General Passenger Automobile Limits

A passenger automobile is considered any four-wheeled vehicle that has an unloaded gross vehicle weight of 6,000 pounds or less and is made primarily for use on public roads. The 2011 depreciation limit for most passenger automobiles is $3,060. However, if the business use is less than 100%, this limit must be reduced.

Passenger Automobile Limits – Trucks and Vans

The 2011 depreciation limit for trucks, vans and certain sport utility vehicles used as passenger automobiles is $3,260. If the business use is less than 100%, this limit must be reduced.

Qualified Plug-in Electronic Vehicles

Plug-in electric motor vehicles are considered qualified when they are propelled by an electric motor which draws electricity from a battery with a capacity of 4-kilowatt hours or more and is

recharged from an external source of electricity. The vehicle must be new, with no previous owner and must be made by a manufacturer. It must also have a gross vehicle rating of less 14,000 lbs. The credit is limited to 10% of the purchase price up to $2,500.

Section 179 Expensing – Sport Utility Vehicles

For certain sport utility vehicles weighing more than 6,000 and less than 14,000 pounds, the maximum section 179 deduction is limited to $25,000.

Vehicle Credits

Through the Alternative Motor Vehicle Credit, you may be eligible for a nonrefundable credit for fuel cell vehicles. You must be the original owner of the vehicle and it must be for your own use. Additionally, vehicles must be made by a manufacturer to qualify for this credit. Passenger automobiles and light trucks are covered, although different rules apply for heavier vehicles. See the IRS website for a complete list of qualifying vehicles.

BUSINESS JOB RELATED

 

Computer and Cellular Phone

If you have a computer or cellular phone and use it primarily for business, you may be eligible for a depreciation deduction. The phone or computer must be required as a condition of your employment, and must be used for the convenience of your employer. It is important to keep an accurate record of the personal and business use of the phone or computer to determine the percentage of business use.

Entertainment

You may be able to deduct 50% of the amount for entertaining costs incurred for business reasons. The expense must be considered necessary or related to your profession.

Job-Related Expenses

There are multiple job-related expenses that may be deducted, including union dues, job related reading material, cost and upkeep of work clothes and uniforms and the depreciation of qualifying tools. Job-related expenses are claimed as miscellaneous deductions in the itemized deduction section and are subject to the 2% of adjusted gross income floor.

Moving Expenses

You may be able to deduct the cost of moving your household goods and your traveling expenses if you moved at least 50 miles in the last year and your move was related to your job. The standard mileage rate for moving is 19 cents per mile prior to July 1 and 23.5 cents per mile after June 30

National Guard and Reserve Members

You can take a deduction for related travel expenses as an adjustment to income if you are a member of the National Guard or Reserves. You must travel at least 100 miles away from home to perform your service (such as for a drill or a meeting). Expenses include overnight accommodation, meals and transportation. You don't have to itemize your deductions to claim this, however, the amount of the allowable expenses cannot exceed the amount the federal government pays its employees for travel expenses.

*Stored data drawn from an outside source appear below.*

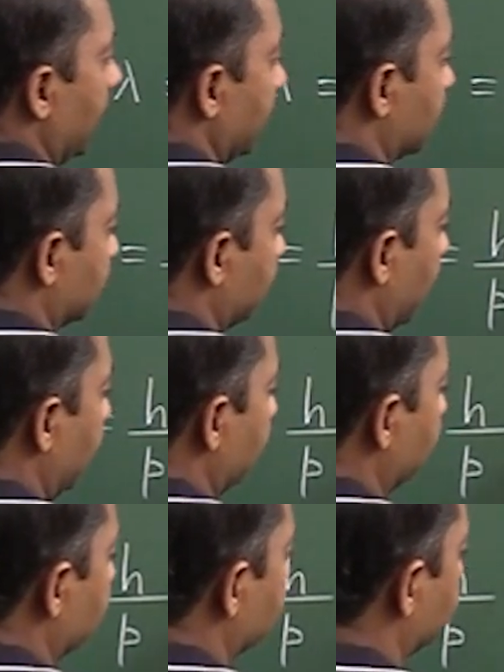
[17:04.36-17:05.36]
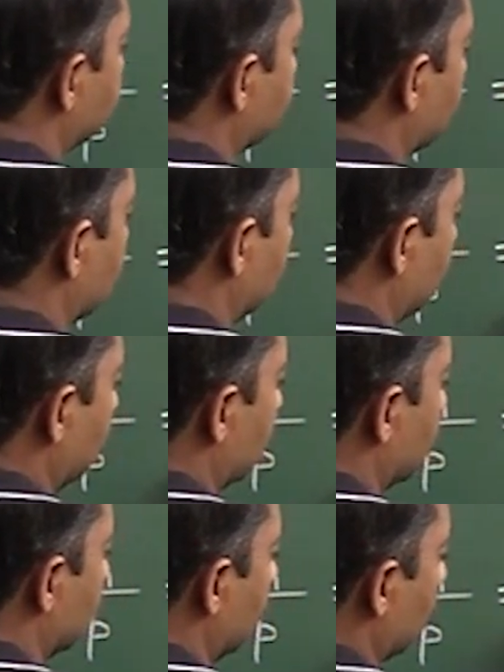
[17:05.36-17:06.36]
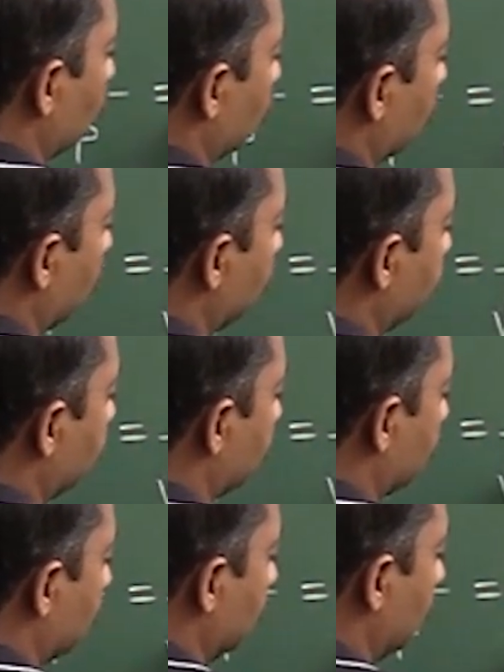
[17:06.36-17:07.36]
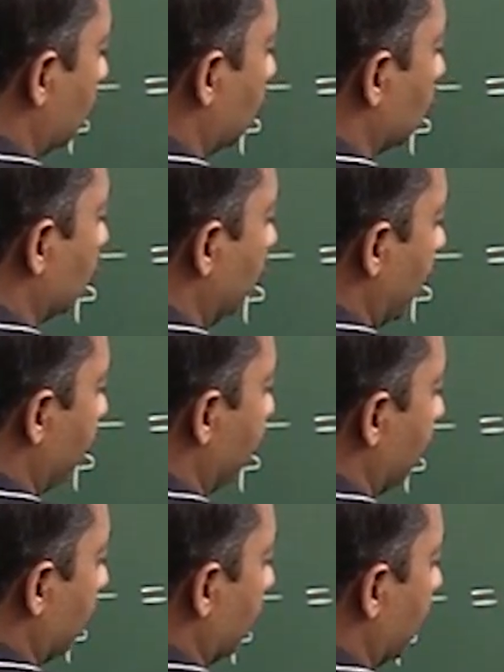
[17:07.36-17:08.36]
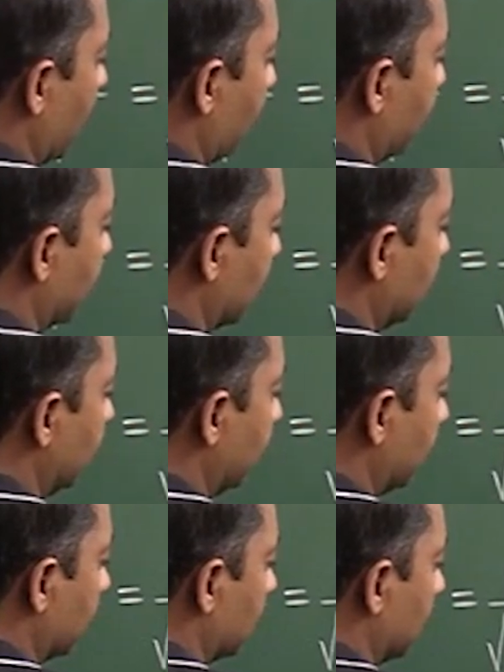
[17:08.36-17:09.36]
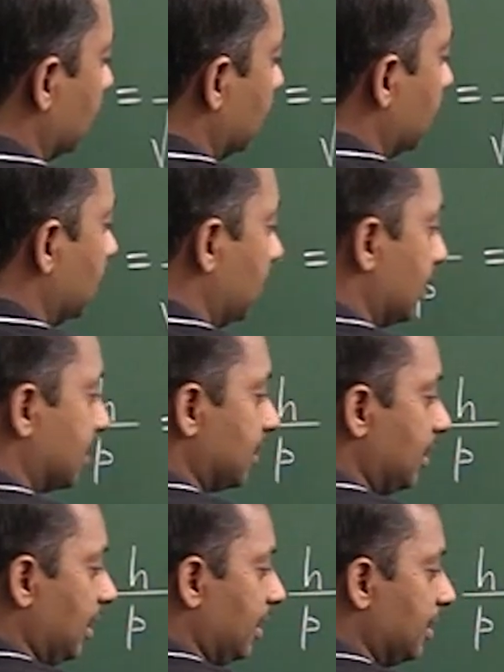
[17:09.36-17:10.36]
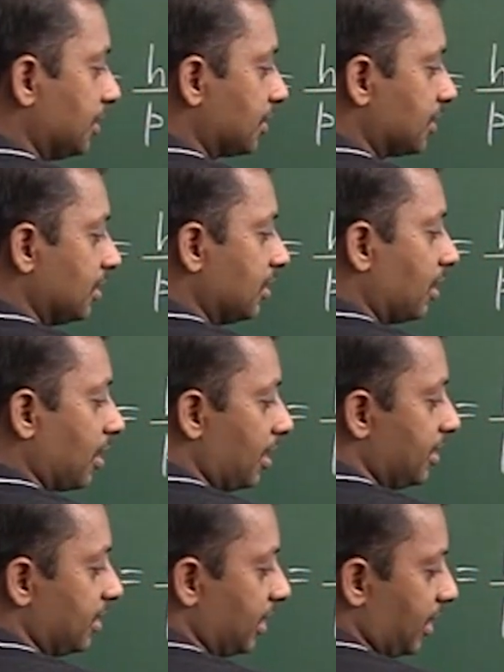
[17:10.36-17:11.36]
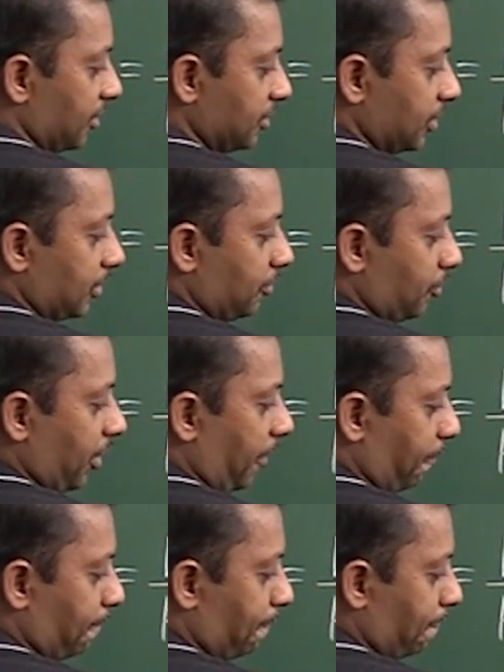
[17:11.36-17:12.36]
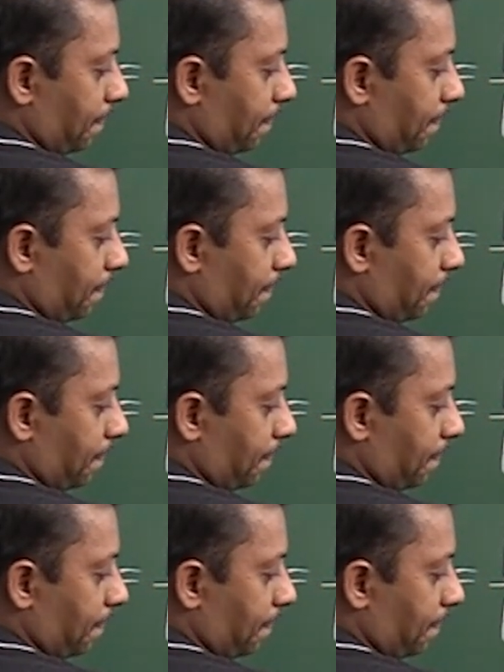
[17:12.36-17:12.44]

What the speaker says: h by root of 2m capital E. This E is kinetic energy. Okay.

General Section 179 Expensing

You may deduct the cost on the purchase of certain qualifying equipment, by making a section 179 expense deduction. The maximum section 179 for the year is $500,000, but certain qualified leasehold improvements may be eligible for up to $250,000. However, if the qualifying property placed in service exceeds $2 million, then the deduction is phased out.

Self Employed Health Insurance

You may deduct up to 100% of your medical insurance costs that cover yourself, your spouse, and your dependents as an adjustment to income as long as you are self employed. To qualify, neither you nor your spouse must be eligible for employer-subsidized health plan coverage.

Start-Up and Organizational Costs

If you have a start-up, you may be able to claim a deduction of up to $5,000 for organizational costs. The deduction is reduced by the amount of the start-up costs exceeding $50,000. You should amortize the remaining costs over 15 years, if you are unable to deduct all your costs in the first year the business begins.

Tip Income – Allocated Tips

If you receive tip income through work with a food or beverage establishment, your employer may be required to allocate an amount of tips to you on your Form W-2. If the amount of tips you reported to him is below the IRS required minimum percentage of gross sales, your employer must allocate tips. You will be required to include the allocated tip amount in your income and also pay Social Security and Medicare tax on them. The difference is called allocated tips and is in box 8 of Form W-2.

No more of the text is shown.